Cyber Incident Victim: AF Smith
Date:
Sep 2016
Location:
Bermuda
Summary
A Bermuda-based office supplies firm notified customers of potential credit card fraud linked to transactions through its Apple website, prompting suspension of sales on the platform. The company stated it found no evidence of a breach in its systems, emphasizing that payment processing was handled externally by a banking gateway without storing card details internally. Customers were advised to monitor their financial statements amid broader reports of fraudulent activity affecting local credit cards. The website displayed only a maintenance notice during the investigation period.

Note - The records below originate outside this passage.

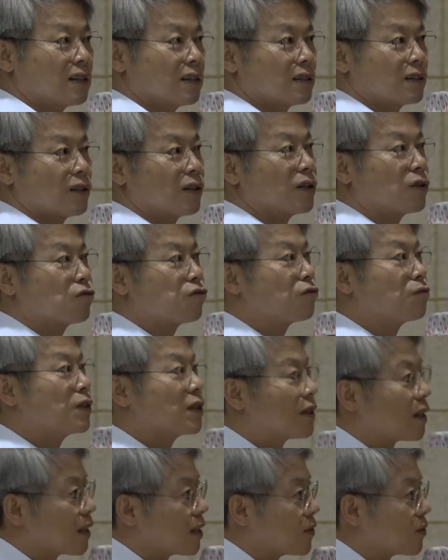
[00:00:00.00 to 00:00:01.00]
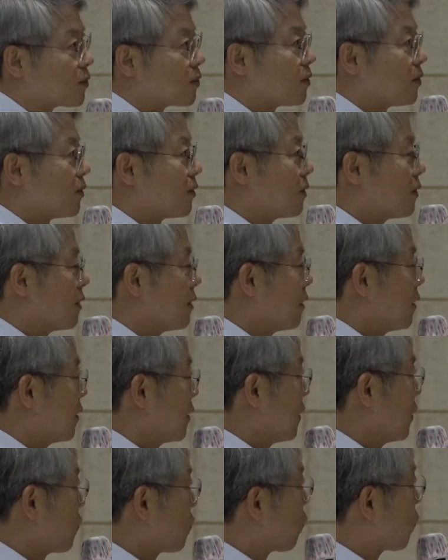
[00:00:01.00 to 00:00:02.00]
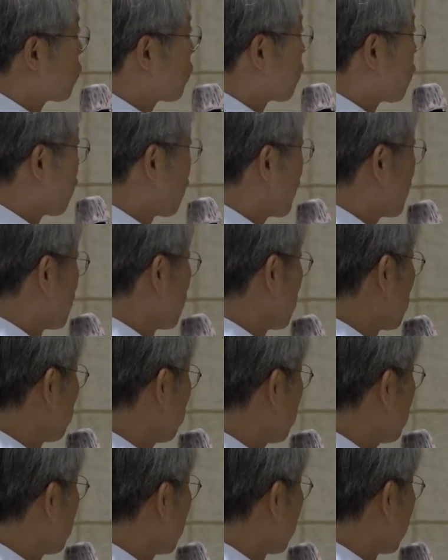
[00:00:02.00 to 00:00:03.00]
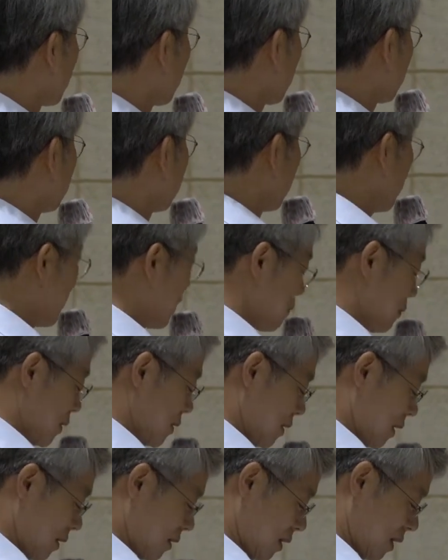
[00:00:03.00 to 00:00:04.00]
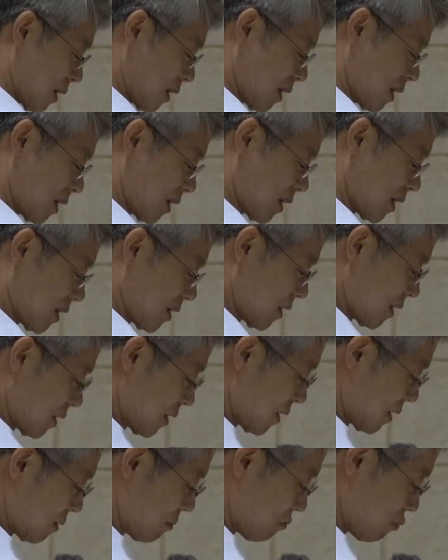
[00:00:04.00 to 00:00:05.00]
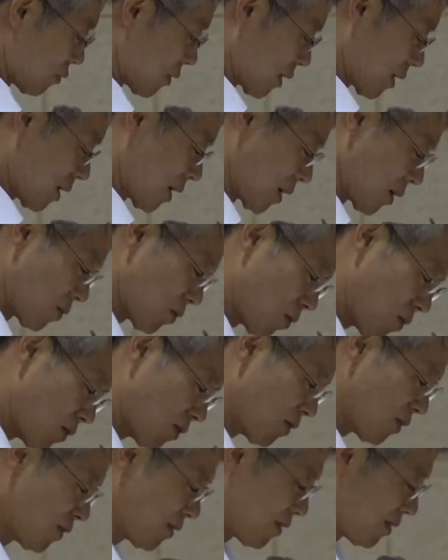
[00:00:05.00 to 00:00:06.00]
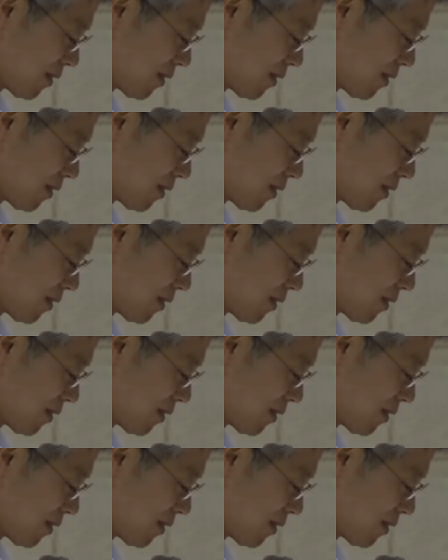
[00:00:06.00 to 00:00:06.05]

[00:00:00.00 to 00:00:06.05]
전에 국민의당이죠. 이 돌고 돌아가지고 지금 민생당 왔는데 이 민생당이 불행하게도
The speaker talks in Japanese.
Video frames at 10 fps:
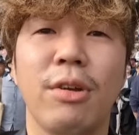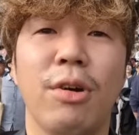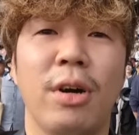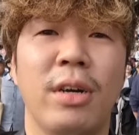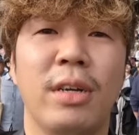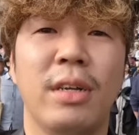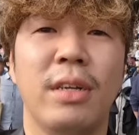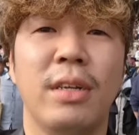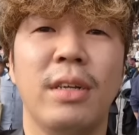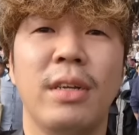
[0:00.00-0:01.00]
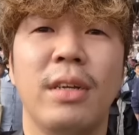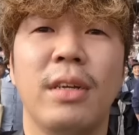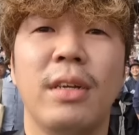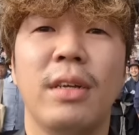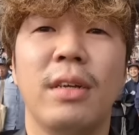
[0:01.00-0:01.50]
ろ
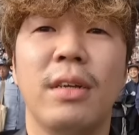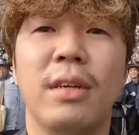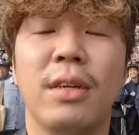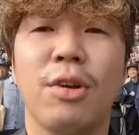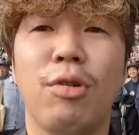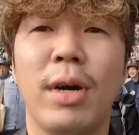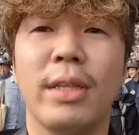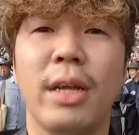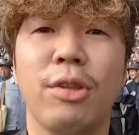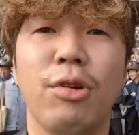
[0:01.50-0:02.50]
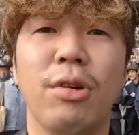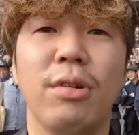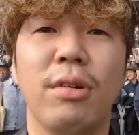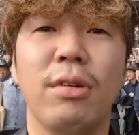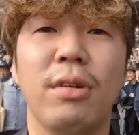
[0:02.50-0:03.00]
う小畑と
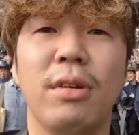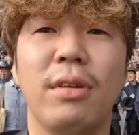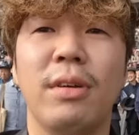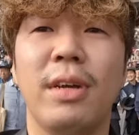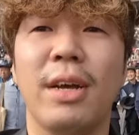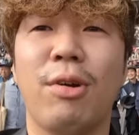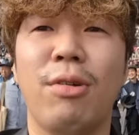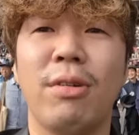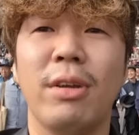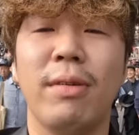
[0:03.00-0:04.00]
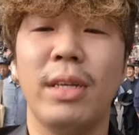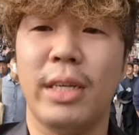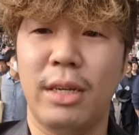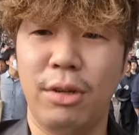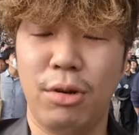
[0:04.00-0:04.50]
あこれはい
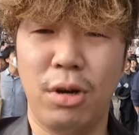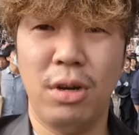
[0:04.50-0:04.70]
けるよ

| CIA Posture | Motives | Tactics, Techniques & Procedures |
|---|---|---|
| Available to members | 1 motive | 1 technique |
| Threat Actors | Type | Location |
|---|---|---|
| 0 actors | Available to members | Available to members |
Description
In September 2016, office supplies company AF Smith suspended sales on its Apple-branded e-commerce site (apple.afsmith.bm) following concerns about credit card fraud targeting customers. The company proactively notified affected customers about "recent fraudulent activity in Bermuda involving credit cards" but stopped short of confirming a direct breach of its systems. AF Smith's digital marketing specialist John Zakszewska publicly asserted there was no evidence of a system compromise, emphasizing their payment architecture did not store or process credit card data directly. Instead, transactions were routed through a bank-operated payment gateway, theoretically limiting their exposure to payment card data. The website displayed only a generic maintenance notice during the suspension period, with no explicit security warning visible to visitors. This incident occurred against a backdrop of heightened credit card fraud reports in Bermuda, though specific details about the fraudulent transactions' scope or timeframe were not disclosed by the company.
The operational response included an immediate sales suspension on the affected platform while AF Smith conducted internal investigations. Customer communications focused on advising vigilance regarding credit card statements rather than confirming data compromise. Technical statements from the firm highlighted their third-party payment processing model as a protective measure, though the exact relationship with the banking gateway provider remained unspecified. No forensic findings, attacker methodologies, or system vulnerabilities were disclosed publicly. The incident's public documentation originated from media reports rather than official breach notifications, with secondary coverage noting the absence of detailed consumer alerts on AF Smith's digital properties. Financial impacts were limited to suspended sales operations on the Apple-specific sales channel, with no reported data on fraudulent charges or customer losses attributable directly to the website.